Man is classified into these four categories, based on which temperament is most dominant in him. There is the Sanguine complexion, the best of the four. "The Sanguine man's anger is easily roused but shortlived; he is a trifle peppery, but not sullen or vindictive." Second, there is the Choleric man. "Like the Sanguine, he is easily moved to anger... ...But, unlike the Sanguine, the Choleric are vindictive." Third, there is the Melancholy. "Today I think we should describe the Melancholy as neurotic. I mean, the Melancholy man of the Middle Ages." Finally, there is the Phlegmatic, which Lewis considered to be the worst of the four. "The phlegmatic boy or girl, fat, pale, sluggish, dull, is the despair of parents and teachers; by others, either made a butt or simply unnoticed."

====The Human Past====
"Medieval historians ... are a mixed collection. Some of them...have the scientific approach and are critical of their sources." But it is not the accuracy we are after. Rather, it is "the picture of the past". In the Middle Ages, then, the purpose of recording history, or as we know today the term "historiography," was "to entertain our imagination, to gratify our curiosity, and to discharge a debt we owe our ancestors".

"Historically as well as cosmically, medieval man stood at the foot of a stairway: looking up, he felt delighted. The backward, like the upward, glance exhilarated him with a majestic spectacle, and humility was rewarded with the pleasure of admiration."

====The Seven Liberal Arts====
The Seven Liberal Arts are Grammar, Dialectic, Rhetoric, Arithmetic, Music, Geometry, and Astronomy. Lewis goes on to write in more detail concerning each art, describing exactly how and why it was so important for a medieval education. "The first three constitute the Trivium or threefold way" and as such are connected to one another in some form. For example, Grammar and Dialectic are a progression. "Having learned from Grammar how to talk, we must learn from Dialectic how to talk sense, argue, to prove and disprove. Rhetoric, prior to the medieval period was "not so much the loveliest as the most practical of the arts. By the middle ages, it has become literary...There is no antithesis, indeed no distinction, between Rhetoric and Poetry".

===The Influence of the Model===
Lewis concludes by highlighting the impact the Model had on the literature and art of the era. "Poets and other artists depicted these things because their minds loved to dwell on them.
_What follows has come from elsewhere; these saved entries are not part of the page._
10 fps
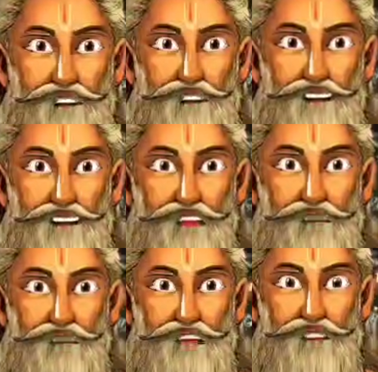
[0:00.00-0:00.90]
तवे को
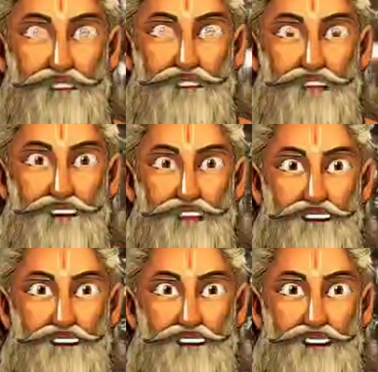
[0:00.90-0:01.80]
साबुन के साथ
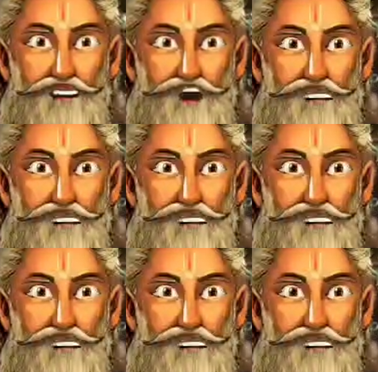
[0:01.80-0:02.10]
साफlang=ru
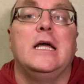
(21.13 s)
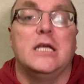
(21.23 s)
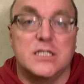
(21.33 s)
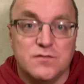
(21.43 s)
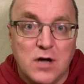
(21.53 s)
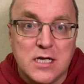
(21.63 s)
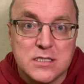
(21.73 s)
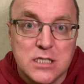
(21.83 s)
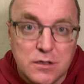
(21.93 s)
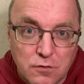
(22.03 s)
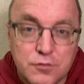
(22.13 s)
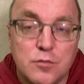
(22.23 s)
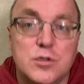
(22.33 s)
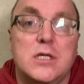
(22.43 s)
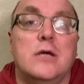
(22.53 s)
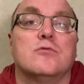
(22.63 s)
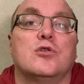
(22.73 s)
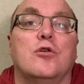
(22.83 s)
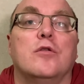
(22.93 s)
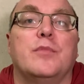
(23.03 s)
из вас, и его в том числе,
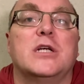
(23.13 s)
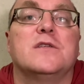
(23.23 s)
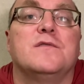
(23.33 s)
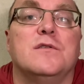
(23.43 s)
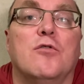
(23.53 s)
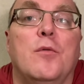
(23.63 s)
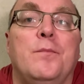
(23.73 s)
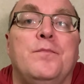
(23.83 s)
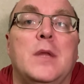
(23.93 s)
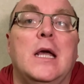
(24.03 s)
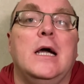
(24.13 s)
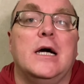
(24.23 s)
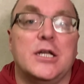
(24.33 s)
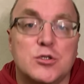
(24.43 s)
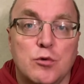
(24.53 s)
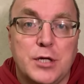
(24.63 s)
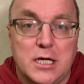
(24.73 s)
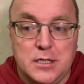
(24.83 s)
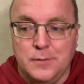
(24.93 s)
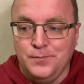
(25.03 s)
устроил прежде всего
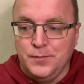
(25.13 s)
результат –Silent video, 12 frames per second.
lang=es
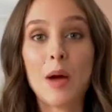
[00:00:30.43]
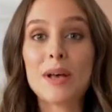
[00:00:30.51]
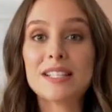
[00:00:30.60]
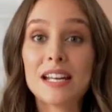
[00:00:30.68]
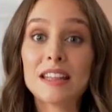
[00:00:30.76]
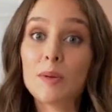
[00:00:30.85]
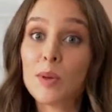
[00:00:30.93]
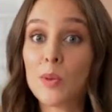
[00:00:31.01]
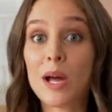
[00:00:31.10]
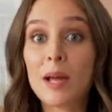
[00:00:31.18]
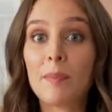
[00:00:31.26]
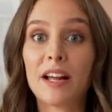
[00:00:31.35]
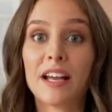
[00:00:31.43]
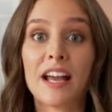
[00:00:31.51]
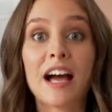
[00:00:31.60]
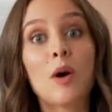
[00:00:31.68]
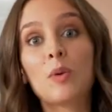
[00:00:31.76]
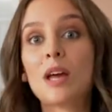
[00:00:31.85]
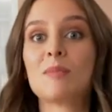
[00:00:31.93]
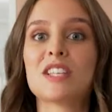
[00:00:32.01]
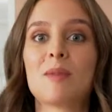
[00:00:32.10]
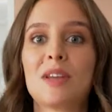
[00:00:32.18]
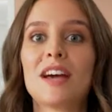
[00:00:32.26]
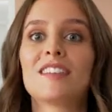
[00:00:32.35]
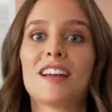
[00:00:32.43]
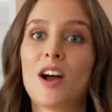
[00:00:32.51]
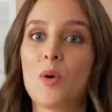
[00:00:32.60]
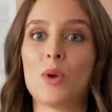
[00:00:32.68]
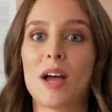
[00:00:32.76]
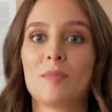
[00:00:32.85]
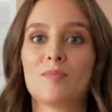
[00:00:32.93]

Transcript: Las voy a hacer individuales para que cada una de mis amigas tenga una.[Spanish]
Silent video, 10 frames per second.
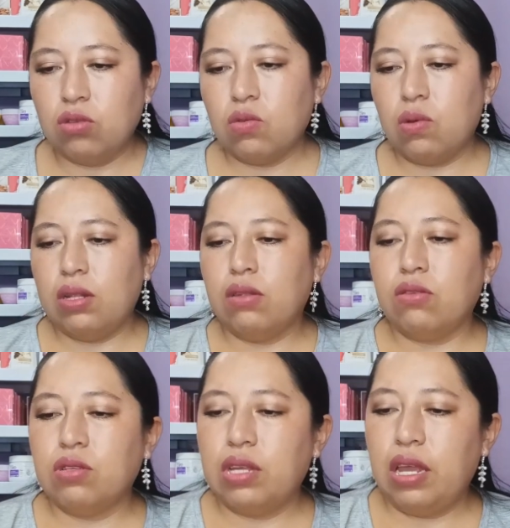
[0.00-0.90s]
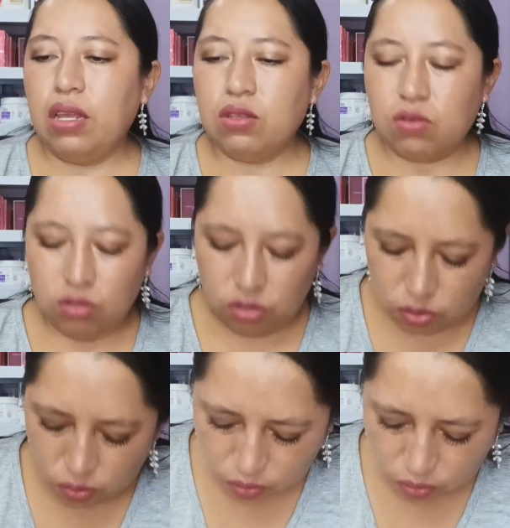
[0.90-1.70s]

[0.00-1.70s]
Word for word: 2, 4, 6, 8,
Other ages have not had a Model so universally accepted as theirs, so imaginable and so satisfying to the imagination."

==Selected reviews==
Most reviews of the book were positive:

- "Wise, illuminating, companionable, it may well come to be seen as Lewis’s best book." The Observer
- "the final memorial to the work of a great scholar and teacher and a wise and noble mind."
However, some reviewers have noted Lewis' "tendency to oversimplify...and to overcategorize".